Grève en télétravail : comment ça marche ?

Sylvia Di Pasquale

ACTU INSOLITE 🔴 Une grève de télétravailleurs, ressemble à toutes les grèves. Sauf qu’on ne voit pas les protagonistes. Leur employeur raconte – par la voix de son avocat – comment s'est déroulé cet épisode pour le moins inédit.

Associé au sein du cabinet Voltaire Avocats, David Guillouet a été sollicité pour une mission inédite par l'un de ses clients pour l'aider à gérer une grève de télétravailleurs 100% à distance.

Grève en télétravail : comment ça marche ?
Associé au sein du cabinet Voltaire Avocats, David Guillouet a été sollicité pour une mission inédite par l'un de ses clients pour l'aider à gérer une grève de télétravailleurs 100% à distance.

L’affaire est restée discrète mais le cabinet Voltaire Avocats a accepté de la commenter après coup, et sous couvert d’anonymat pour son client : « C’était fin décembre dernier, raconte David Guillouet, avocat associé et fondateur du cabinet. Notre client nous a sollicité pour gérer un mouvement social inédit : une grève de télétravailleurs »

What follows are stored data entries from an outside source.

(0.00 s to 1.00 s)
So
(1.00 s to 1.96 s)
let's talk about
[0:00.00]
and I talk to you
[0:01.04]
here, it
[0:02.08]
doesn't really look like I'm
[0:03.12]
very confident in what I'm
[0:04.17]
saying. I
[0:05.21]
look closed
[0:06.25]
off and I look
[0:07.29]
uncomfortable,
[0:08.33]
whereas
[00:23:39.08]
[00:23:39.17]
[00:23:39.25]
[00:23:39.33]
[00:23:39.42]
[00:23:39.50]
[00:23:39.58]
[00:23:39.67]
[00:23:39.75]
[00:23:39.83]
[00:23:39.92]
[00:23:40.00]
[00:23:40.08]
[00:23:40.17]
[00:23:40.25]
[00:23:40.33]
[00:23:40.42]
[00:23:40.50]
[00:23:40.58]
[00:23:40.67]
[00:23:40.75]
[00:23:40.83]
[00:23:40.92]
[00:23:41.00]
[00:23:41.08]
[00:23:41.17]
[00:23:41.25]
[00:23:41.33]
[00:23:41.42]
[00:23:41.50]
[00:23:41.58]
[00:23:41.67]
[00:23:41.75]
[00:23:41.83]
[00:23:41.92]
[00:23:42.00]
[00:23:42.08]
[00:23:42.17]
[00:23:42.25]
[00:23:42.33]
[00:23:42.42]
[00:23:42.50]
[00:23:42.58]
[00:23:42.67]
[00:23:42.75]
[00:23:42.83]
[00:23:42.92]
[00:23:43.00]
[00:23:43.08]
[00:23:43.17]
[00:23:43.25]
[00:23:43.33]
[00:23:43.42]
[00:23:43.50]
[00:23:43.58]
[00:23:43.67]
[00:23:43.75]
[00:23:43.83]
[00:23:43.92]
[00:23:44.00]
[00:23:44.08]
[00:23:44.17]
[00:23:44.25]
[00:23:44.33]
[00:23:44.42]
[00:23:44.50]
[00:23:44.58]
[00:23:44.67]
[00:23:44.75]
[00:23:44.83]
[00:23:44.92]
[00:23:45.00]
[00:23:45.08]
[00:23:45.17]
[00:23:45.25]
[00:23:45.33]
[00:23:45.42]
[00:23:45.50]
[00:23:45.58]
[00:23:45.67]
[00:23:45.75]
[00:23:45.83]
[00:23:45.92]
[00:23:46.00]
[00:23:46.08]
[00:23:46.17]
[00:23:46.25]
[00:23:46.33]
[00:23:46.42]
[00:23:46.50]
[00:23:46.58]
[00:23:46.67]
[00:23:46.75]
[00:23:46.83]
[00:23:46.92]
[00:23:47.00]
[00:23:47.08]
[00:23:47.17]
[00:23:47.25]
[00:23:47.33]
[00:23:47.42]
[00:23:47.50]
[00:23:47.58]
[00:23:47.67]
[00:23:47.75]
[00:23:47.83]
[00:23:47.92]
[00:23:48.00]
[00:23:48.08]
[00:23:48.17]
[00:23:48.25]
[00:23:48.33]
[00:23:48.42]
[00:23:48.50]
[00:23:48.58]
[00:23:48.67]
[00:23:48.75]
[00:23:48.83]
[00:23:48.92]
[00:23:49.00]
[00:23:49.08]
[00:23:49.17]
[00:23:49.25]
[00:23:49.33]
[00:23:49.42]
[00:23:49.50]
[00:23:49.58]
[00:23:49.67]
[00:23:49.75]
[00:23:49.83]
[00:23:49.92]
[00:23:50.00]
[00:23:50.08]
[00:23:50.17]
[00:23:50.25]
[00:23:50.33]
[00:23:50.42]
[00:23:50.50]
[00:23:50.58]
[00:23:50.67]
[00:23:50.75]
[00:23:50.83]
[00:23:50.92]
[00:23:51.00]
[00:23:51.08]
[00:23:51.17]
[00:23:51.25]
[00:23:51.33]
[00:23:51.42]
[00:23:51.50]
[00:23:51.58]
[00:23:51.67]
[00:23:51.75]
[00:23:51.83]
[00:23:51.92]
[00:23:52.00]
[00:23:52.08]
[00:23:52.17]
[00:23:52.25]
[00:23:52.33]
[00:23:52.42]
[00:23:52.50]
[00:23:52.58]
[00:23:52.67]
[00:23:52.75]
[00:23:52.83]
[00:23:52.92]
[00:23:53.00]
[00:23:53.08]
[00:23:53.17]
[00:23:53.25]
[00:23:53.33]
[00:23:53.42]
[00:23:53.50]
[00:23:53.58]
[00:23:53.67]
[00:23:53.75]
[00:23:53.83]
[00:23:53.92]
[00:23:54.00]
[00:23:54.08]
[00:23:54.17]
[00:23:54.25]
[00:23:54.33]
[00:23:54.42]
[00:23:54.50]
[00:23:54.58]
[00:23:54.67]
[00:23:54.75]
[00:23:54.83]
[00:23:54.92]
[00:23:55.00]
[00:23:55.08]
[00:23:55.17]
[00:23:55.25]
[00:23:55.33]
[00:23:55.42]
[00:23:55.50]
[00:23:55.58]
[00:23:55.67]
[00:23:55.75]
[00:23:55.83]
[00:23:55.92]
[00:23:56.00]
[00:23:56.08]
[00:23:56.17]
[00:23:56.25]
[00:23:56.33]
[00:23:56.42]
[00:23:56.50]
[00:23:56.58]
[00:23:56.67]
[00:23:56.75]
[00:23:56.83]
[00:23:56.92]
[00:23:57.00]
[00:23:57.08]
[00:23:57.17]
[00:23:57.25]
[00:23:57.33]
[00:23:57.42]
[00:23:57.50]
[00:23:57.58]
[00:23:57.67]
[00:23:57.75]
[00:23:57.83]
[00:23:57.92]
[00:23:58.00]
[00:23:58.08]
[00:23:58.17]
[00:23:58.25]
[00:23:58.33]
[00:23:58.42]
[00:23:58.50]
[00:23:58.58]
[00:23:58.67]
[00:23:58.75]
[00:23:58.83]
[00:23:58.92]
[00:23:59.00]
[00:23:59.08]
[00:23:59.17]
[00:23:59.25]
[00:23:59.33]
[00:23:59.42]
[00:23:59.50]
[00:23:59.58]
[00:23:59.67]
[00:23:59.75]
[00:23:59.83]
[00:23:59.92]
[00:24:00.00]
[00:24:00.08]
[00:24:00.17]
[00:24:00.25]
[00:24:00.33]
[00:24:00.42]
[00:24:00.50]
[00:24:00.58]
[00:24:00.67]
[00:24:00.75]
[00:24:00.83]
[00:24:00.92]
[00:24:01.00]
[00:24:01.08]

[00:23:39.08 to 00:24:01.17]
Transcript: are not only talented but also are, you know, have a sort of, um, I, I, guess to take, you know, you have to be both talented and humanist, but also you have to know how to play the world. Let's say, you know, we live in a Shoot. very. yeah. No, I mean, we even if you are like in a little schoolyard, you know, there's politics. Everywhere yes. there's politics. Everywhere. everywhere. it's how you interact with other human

Inédite, facétieuse mais plutôt logique, car dans cette filiale informatique d’un grand groupe industriel, les salariés travaillent tous à distance. Ils ne communiquent que par écran interposé.

Grève licite ?

La direction a bien été avertie par les organisations syndicales via un avis de grève pour une durée indéterminée envoyé par mail. On y annonçait un arrêt de travail total, collectif qui précisait les revendications professionnelles (essentiellement salariales). Les conditions pour que la grève soit légale étaient donc toutes réunies.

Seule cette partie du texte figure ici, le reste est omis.